The Cambridge Guide To Women's Writing in English

The Cambridge Guide to Women's Writing in English is a bio-bibliographical dictionary of women writers and women's writing in English published by Cambridge University Press in 1999 (ISBN 0-521-49525-3). It was edited by Lorna Sage, with Germaine Greer and Elaine Showalter as advisory editors, and contains over 2,500 entries written by over 300 contributors.

Famous quotes containing the words cambridge, guide, women, writing and/or english:

    If we help an educated man’s daughter to go to Cambridge are we not forcing her to think not about education but about war?—not how she can learn, but how she can fight in order that she might win the same advantages as her brothers?
    Virginia Woolf (1882–1941)

    A guide book is addressed to those who plan to follow the traveler, doing what he has done, but more selectively.

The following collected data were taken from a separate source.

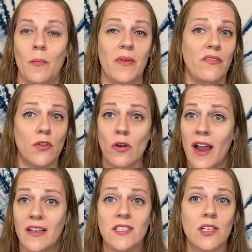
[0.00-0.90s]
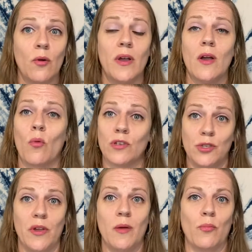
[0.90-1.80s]
If you're hand sewing or
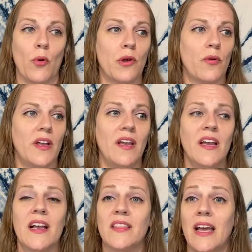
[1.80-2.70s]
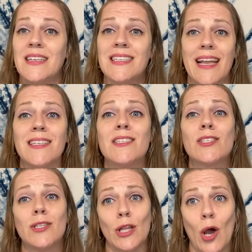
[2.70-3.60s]
doing embroidery, that is a
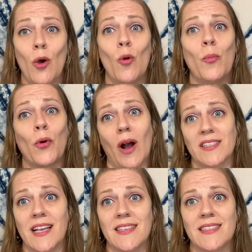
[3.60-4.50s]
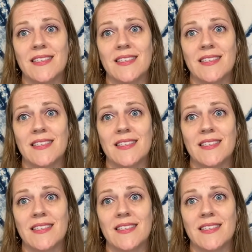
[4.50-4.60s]
slow process.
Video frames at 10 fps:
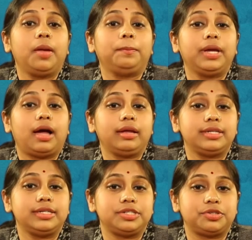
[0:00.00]

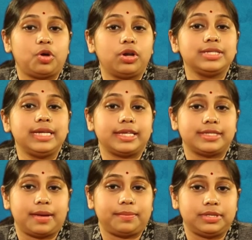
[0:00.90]
behind the technology
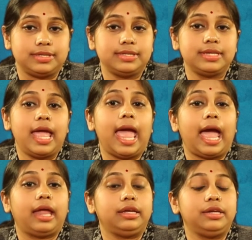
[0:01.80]
acceptance
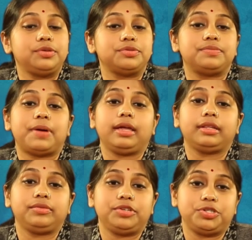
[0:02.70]
and use by
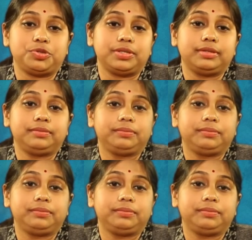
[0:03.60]
individual.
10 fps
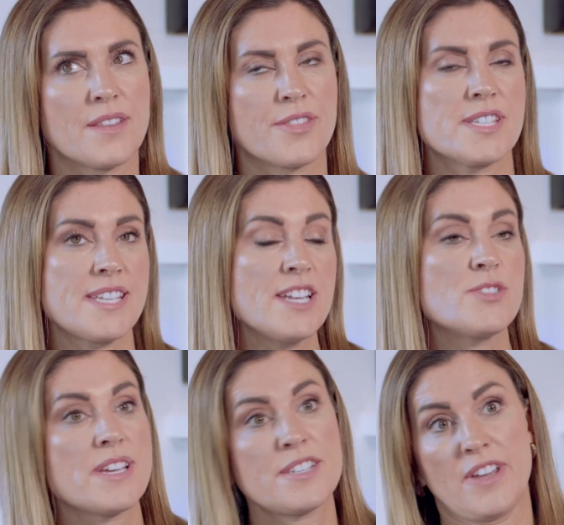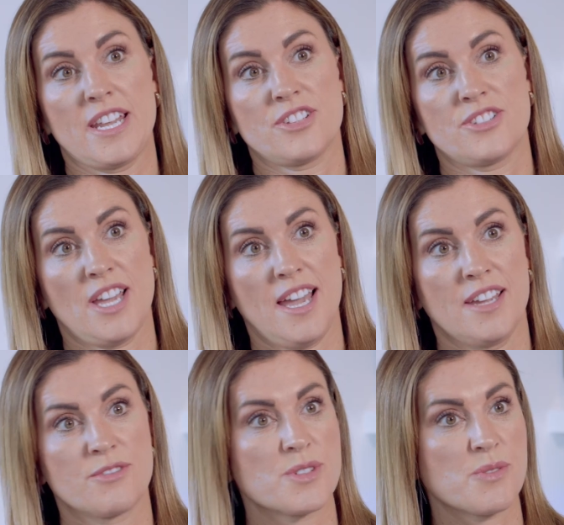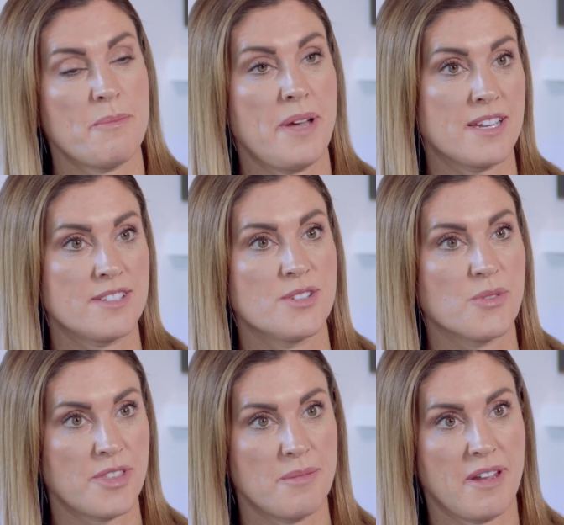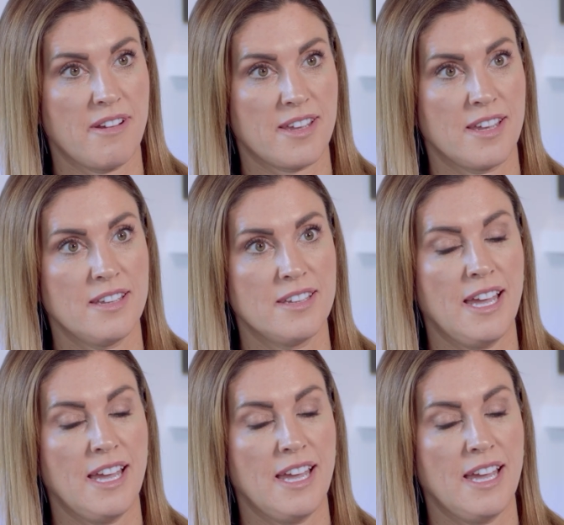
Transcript: The stage race finished and Rosa went back to North America.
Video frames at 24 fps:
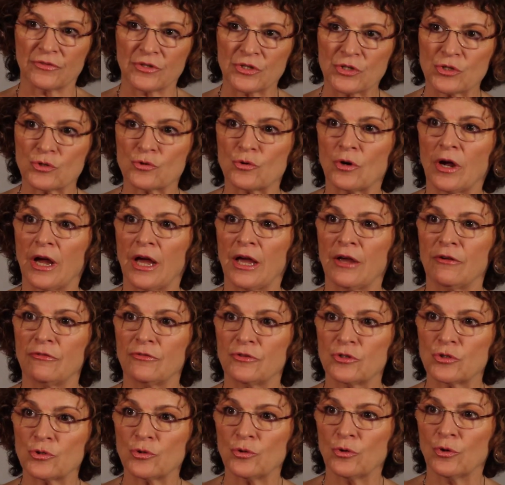to
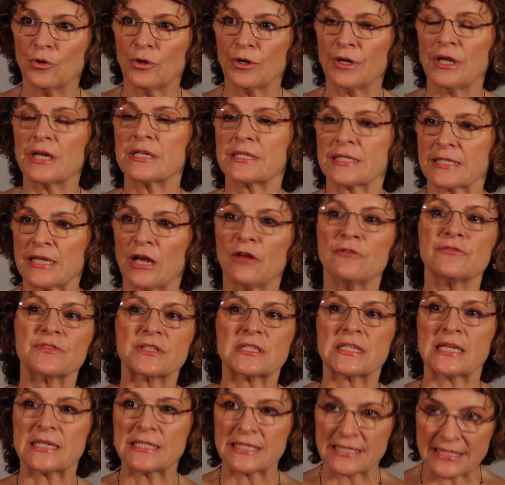strive toward a
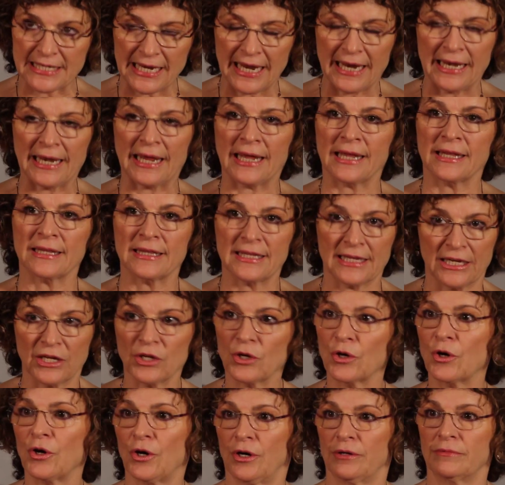self-sustaining
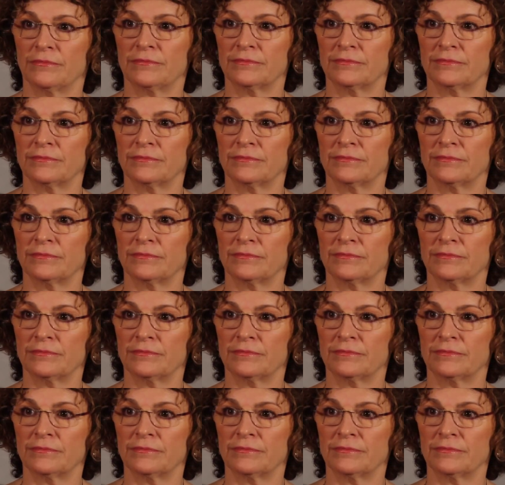theater.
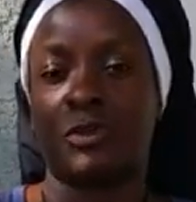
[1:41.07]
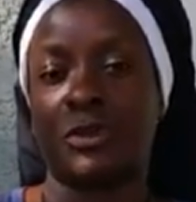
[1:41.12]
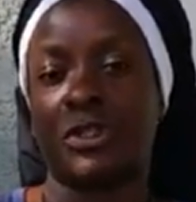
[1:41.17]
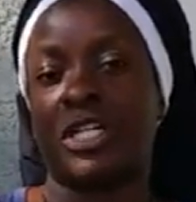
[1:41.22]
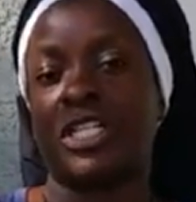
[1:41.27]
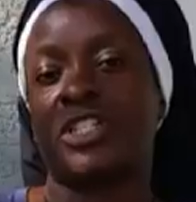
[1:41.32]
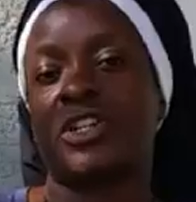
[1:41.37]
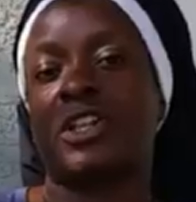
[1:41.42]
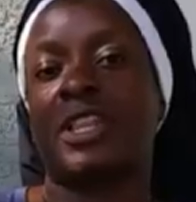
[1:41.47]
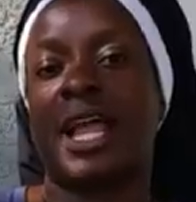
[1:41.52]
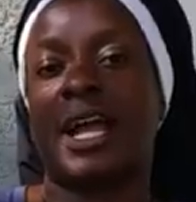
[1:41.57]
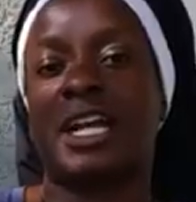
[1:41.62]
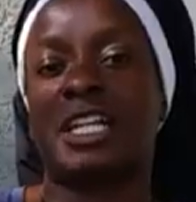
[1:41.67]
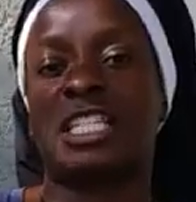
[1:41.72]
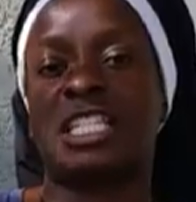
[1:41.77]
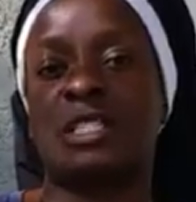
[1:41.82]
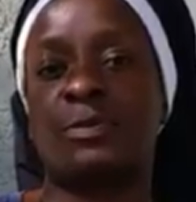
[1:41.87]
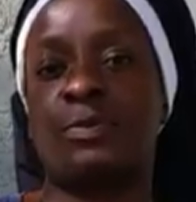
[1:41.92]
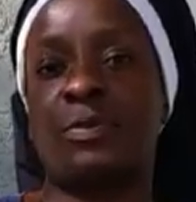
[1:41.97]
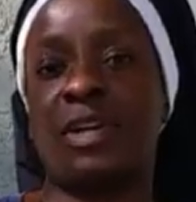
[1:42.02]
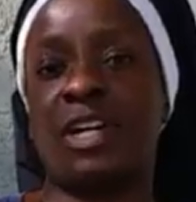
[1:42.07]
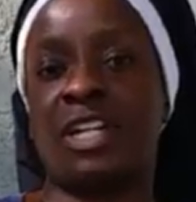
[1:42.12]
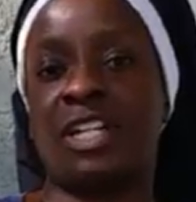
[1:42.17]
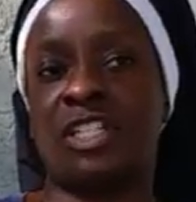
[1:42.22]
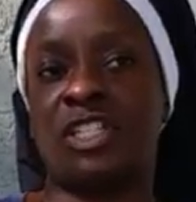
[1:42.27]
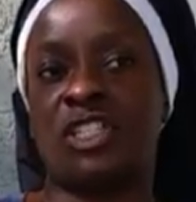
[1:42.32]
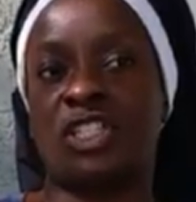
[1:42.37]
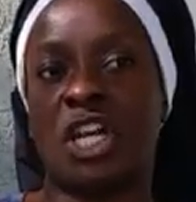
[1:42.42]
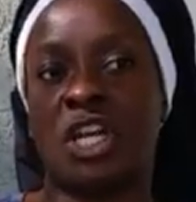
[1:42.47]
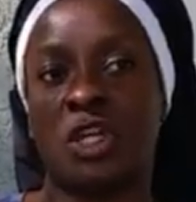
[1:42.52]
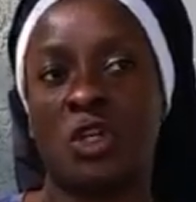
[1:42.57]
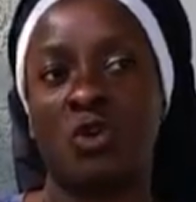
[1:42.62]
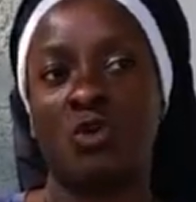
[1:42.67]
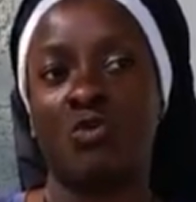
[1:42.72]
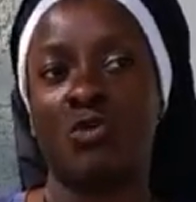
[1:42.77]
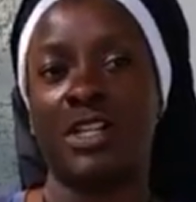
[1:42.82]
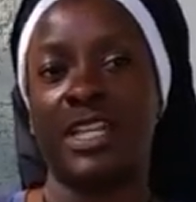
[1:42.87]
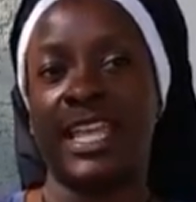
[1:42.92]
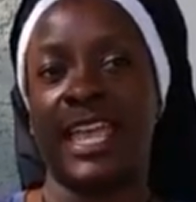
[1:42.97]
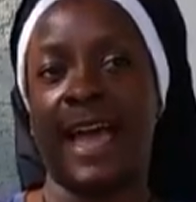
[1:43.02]
dreads are like a sponge and you
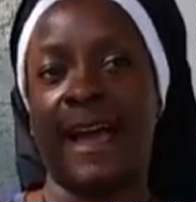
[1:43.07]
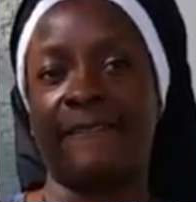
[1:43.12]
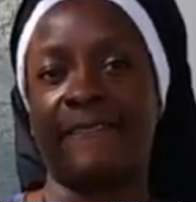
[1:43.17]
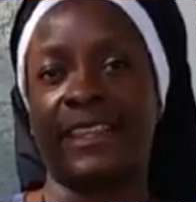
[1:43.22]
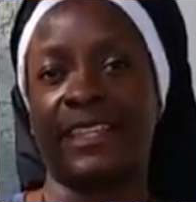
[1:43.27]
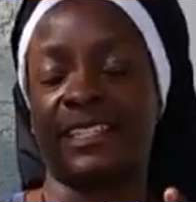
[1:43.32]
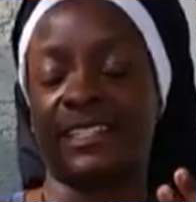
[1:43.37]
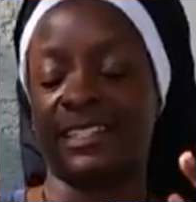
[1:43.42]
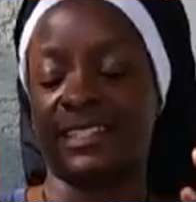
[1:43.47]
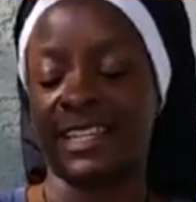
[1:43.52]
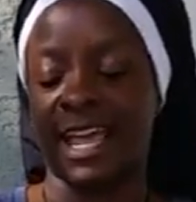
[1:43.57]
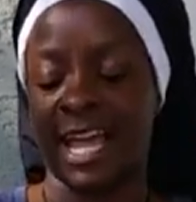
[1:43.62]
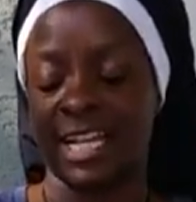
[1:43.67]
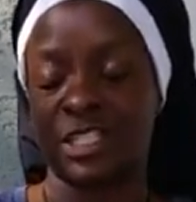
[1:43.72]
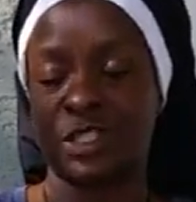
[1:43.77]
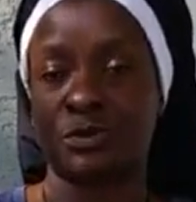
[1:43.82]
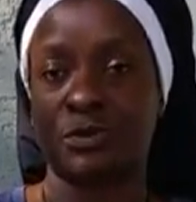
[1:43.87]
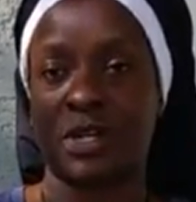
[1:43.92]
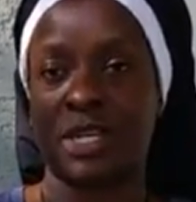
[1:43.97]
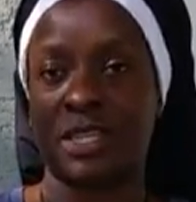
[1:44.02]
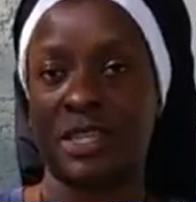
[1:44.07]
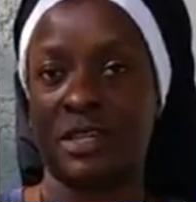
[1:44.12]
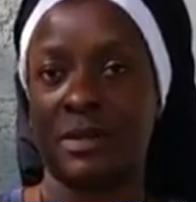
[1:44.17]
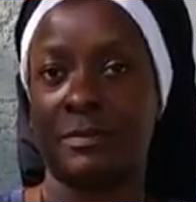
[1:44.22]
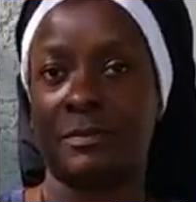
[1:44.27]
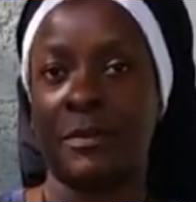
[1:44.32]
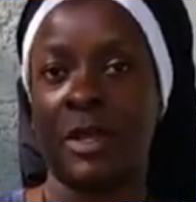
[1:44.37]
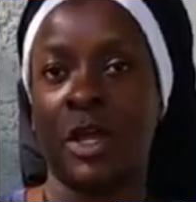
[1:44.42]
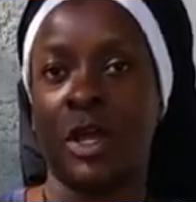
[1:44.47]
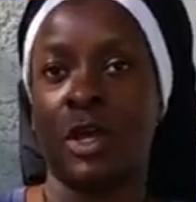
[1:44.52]
really have to saturate them.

A travel book, in its purest, is addressed to those who do not plan to follow the traveler at all, but who require the exotic or comic anomalies, wonders and scandals of the literary form romance which their own place or time cannot entirely supply.
    Paul Fussell (b. 1924)

    For a man to strike any women is most brutal, and I, as well as everyone else, think this far worse than any attempt to shoot, which, wicked as it is, is at least more comprehensible and more courageous.
    Victoria (1819–1901)

    ... no writing is a waste of time,—no creative work where the feelings, the imagination, the intelligence must work.
    Brenda Ueland (1891–1985)

    Sir Walter Raleigh might well be studied, if only for the excellence of his style, for he is remarkable in the midst of so many masters. There is a natural emphasis in his style, like a man’s tread, and a breathing space between the sentences, which the best of modern writing does not furnish. His chapters are like English parks, or say rather like a Western forest, where the larger growth keeps down the underwood, and one may ride on horseback through the openings.